PROBLEM REQUIREMENTS: Copy only those lines which run from the line containing "(0.00 s to 0.90 s)" to the end of the entries below, both inclusive, exactly as written and with no pictures.
┌─ PROVIDED RECORDS
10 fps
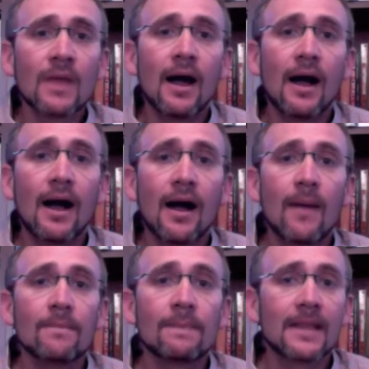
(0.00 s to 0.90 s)

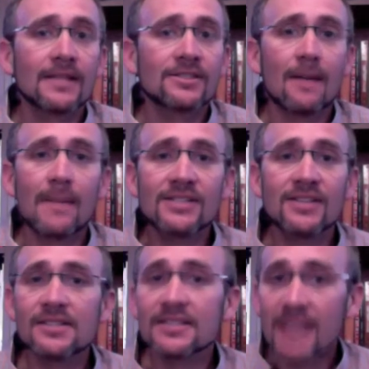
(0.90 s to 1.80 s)
um, it's not based
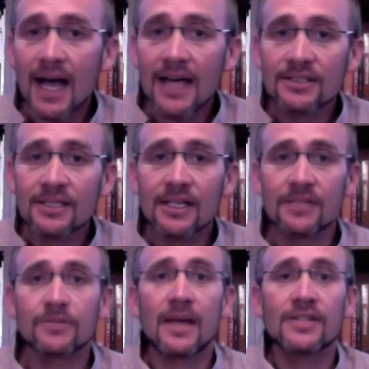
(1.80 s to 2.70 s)
on size, it's
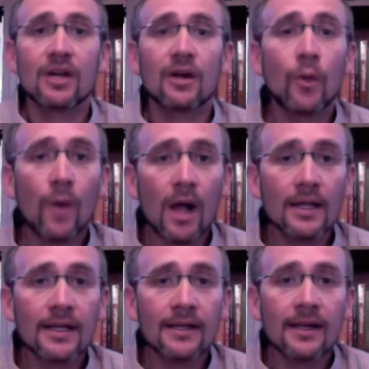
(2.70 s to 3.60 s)
based on
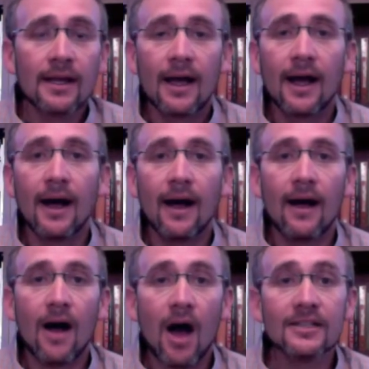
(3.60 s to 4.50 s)
quality. Uh,
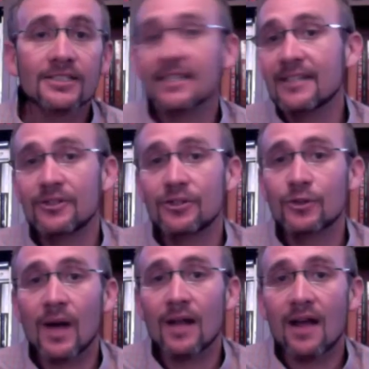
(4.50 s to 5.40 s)
honestly, if you do
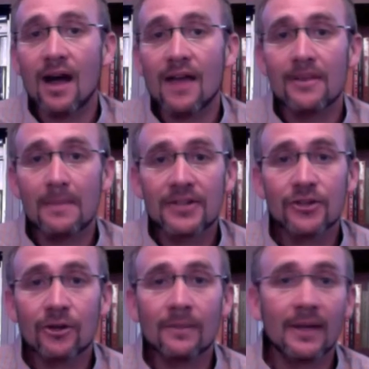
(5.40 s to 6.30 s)
well on the
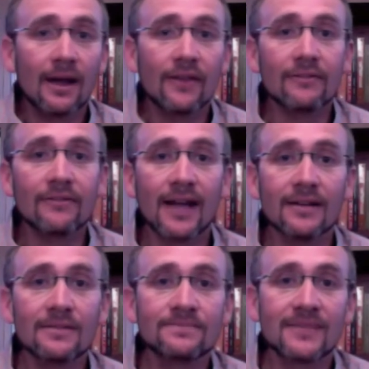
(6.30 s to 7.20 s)
midterm and on the
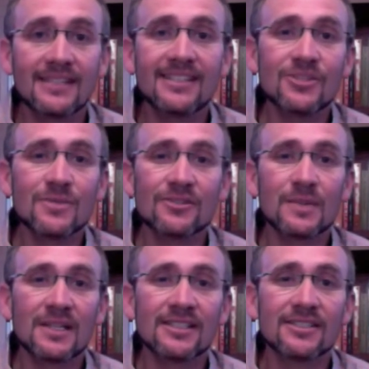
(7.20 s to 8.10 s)
final, it tells me you
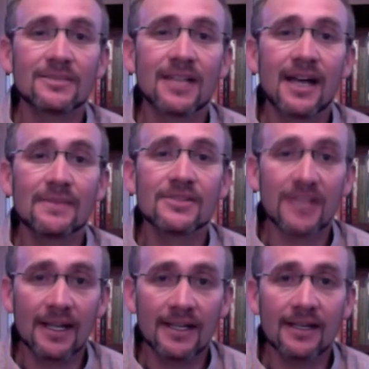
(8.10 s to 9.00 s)
spent some time
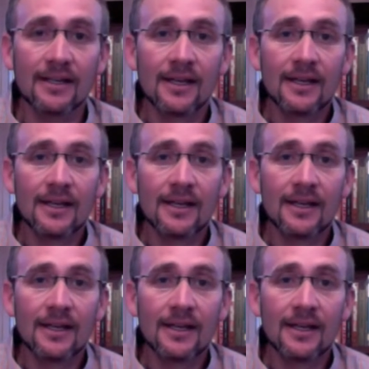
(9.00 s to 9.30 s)
studying.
└─
ANSWER TO THIS PROBLEM:
(0.00 s to 0.90 s)

(0.90 s to 1.80 s)
um, it's not based
(1.80 s to 2.70 s)
on size, it's
(2.70 s to 3.60 s)
based on
(3.60 s to 4.50 s)
quality. Uh,
(4.50 s to 5.40 s)
honestly, if you do
(5.40 s to 6.30 s)
well on the
(6.30 s to 7.20 s)
midterm and on the
(7.20 s to 8.10 s)
final, it tells me you
(8.10 s to 9.00 s)
spent some time
(9.00 s to 9.30 s)
studying.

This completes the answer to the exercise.